» REQUIREMENT
Word for word, restate the lines from the one holding "[00:00:02.70 to 00:00:03.30]" through the end of the data below, including both endpoints and nothing more.

(Collected data)

# # # # #

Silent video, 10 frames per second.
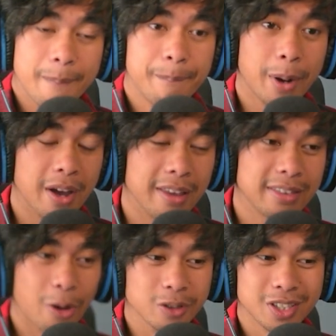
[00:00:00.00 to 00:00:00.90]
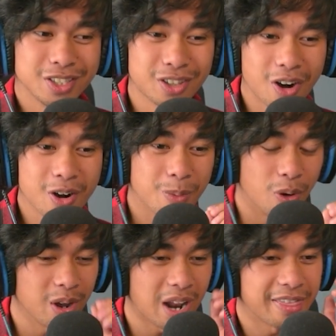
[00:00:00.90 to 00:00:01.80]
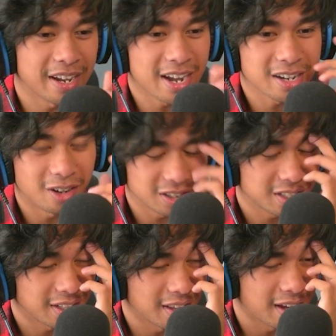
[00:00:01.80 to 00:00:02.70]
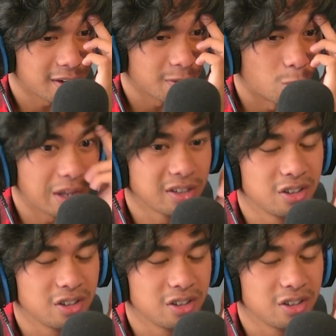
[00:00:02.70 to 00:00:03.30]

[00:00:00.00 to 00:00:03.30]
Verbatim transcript: But there was a certain point, I think I got to like when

# # # # #

» WORKED SOLUTION
[00:00:02.70 to 00:00:03.30]

[00:00:00.00 to 00:00:03.30]
Verbatim transcript: But there was a certain point, I think I got to like when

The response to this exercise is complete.